> Prompt
Please, could you print all the lines below exactly, leaving out the pictures?

> Material for this exercise
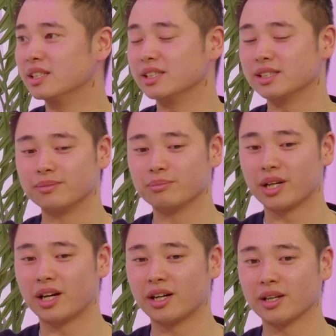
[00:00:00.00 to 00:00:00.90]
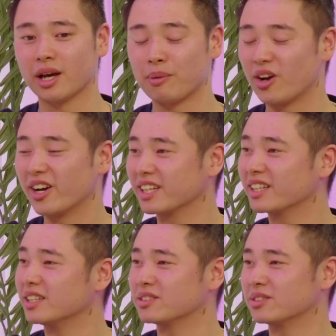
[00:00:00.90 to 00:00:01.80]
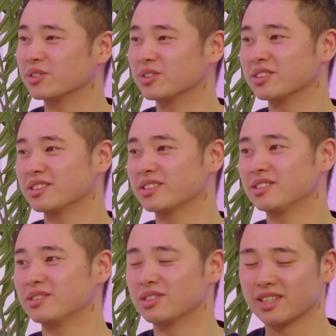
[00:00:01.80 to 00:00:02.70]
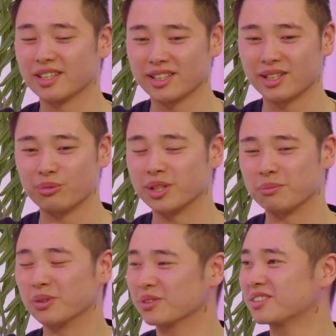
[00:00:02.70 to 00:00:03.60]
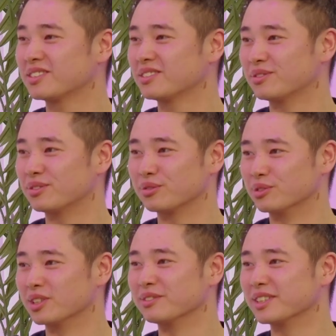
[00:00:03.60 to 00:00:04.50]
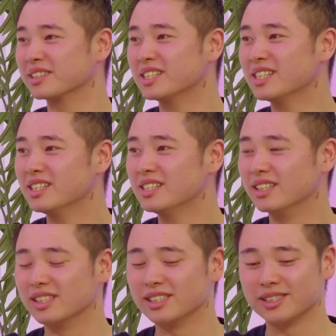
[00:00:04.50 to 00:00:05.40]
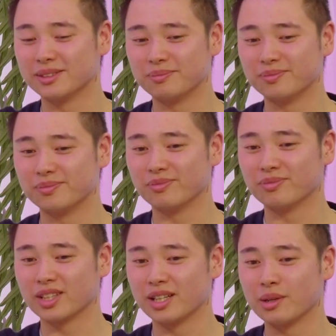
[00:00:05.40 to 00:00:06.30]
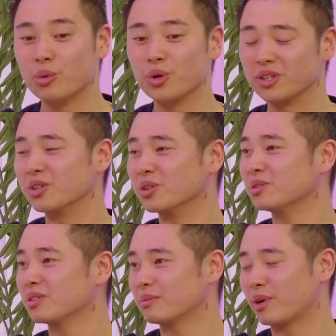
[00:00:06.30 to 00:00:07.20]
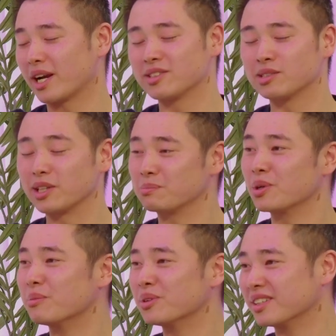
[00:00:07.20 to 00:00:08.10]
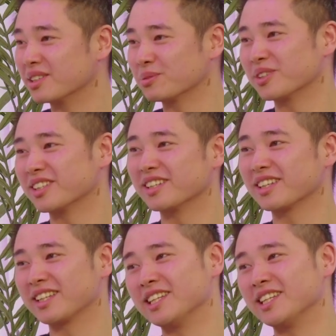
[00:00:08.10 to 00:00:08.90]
And by applying it, it's not just sitting there and read books for a living. And the more you do, practice makes permanent. That's one of the key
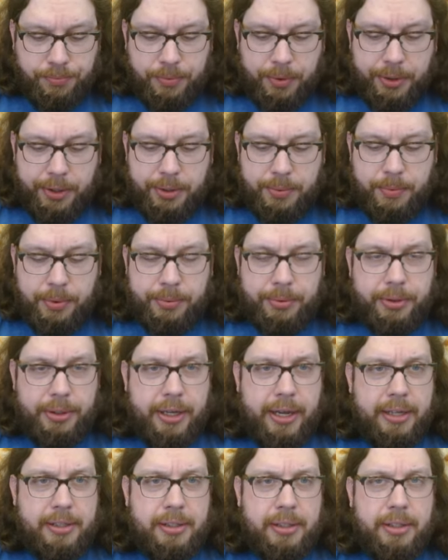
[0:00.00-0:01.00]
This one really
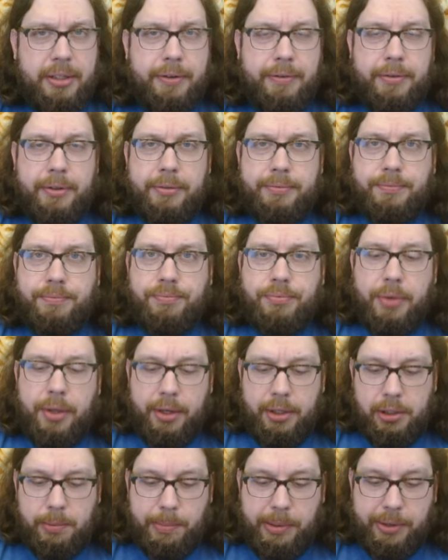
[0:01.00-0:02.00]
has a different
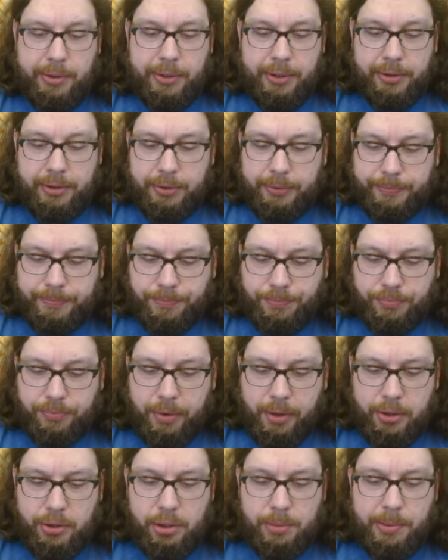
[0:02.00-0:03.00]
experience,
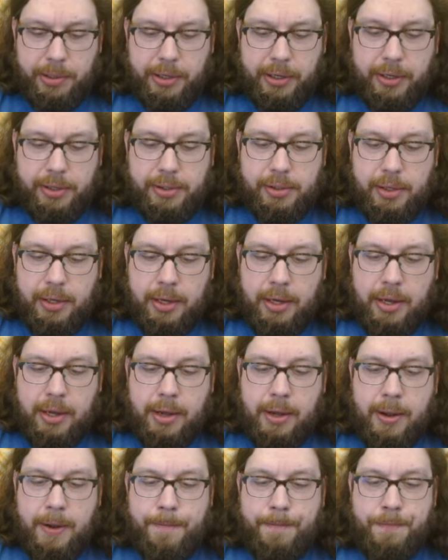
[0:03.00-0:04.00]
just because
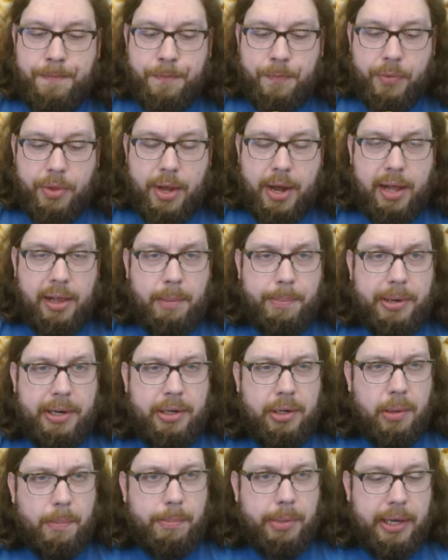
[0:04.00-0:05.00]
the
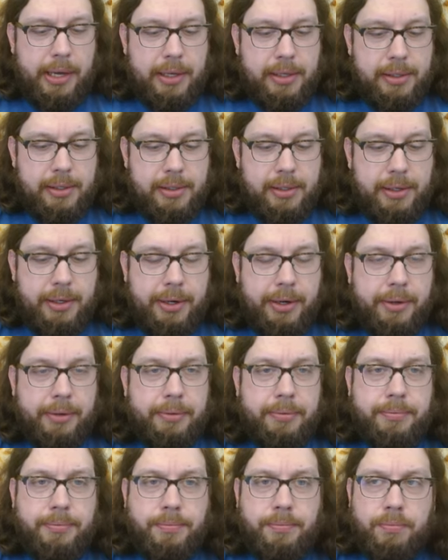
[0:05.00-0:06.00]
jalapeno pieces in
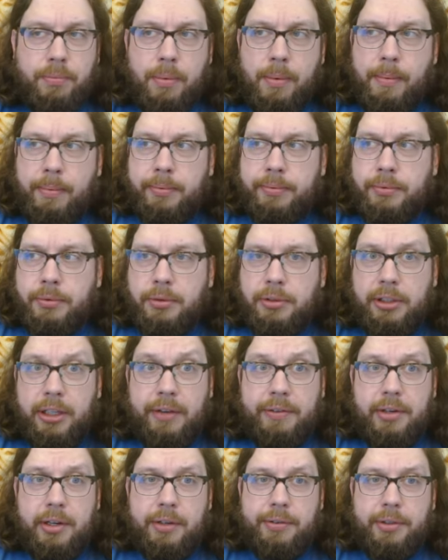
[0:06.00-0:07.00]
here
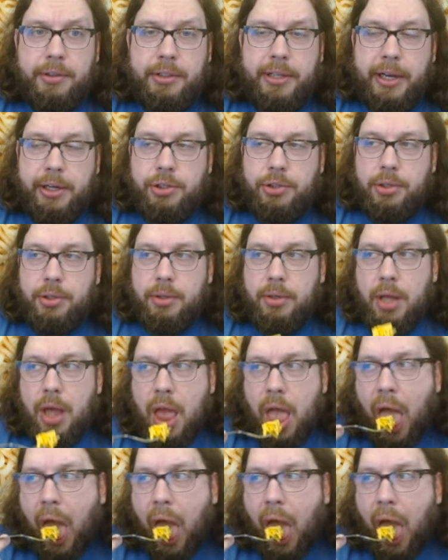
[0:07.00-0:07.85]
give it a different texture.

> Output
[00:00:00.00 to 00:00:00.90]
[00:00:00.90 to 00:00:01.80]
[00:00:01.80 to 00:00:02.70]
[00:00:02.70 to 00:00:03.60]
[00:00:03.60 to 00:00:04.50]
[00:00:04.50 to 00:00:05.40]
[00:00:05.40 to 00:00:06.30]
[00:00:06.30 to 00:00:07.20]
[00:00:07.20 to 00:00:08.10]
[00:00:08.10 to 00:00:08.90]
And by applying it, it's not just sitting there and read books for a living. And the more you do, practice makes permanent. That's one of the key
[0:00.00-0:01.00]
This one really
[0:01.00-0:02.00]
has a different
[0:02.00-0:03.00]
experience,
[0:03.00-0:04.00]
just because
[0:04.00-0:05.00]
the
[0:05.00-0:06.00]
jalapeno pieces in
[0:06.00-0:07.00]
here
[0:07.00-0:07.85]
give it a different texture.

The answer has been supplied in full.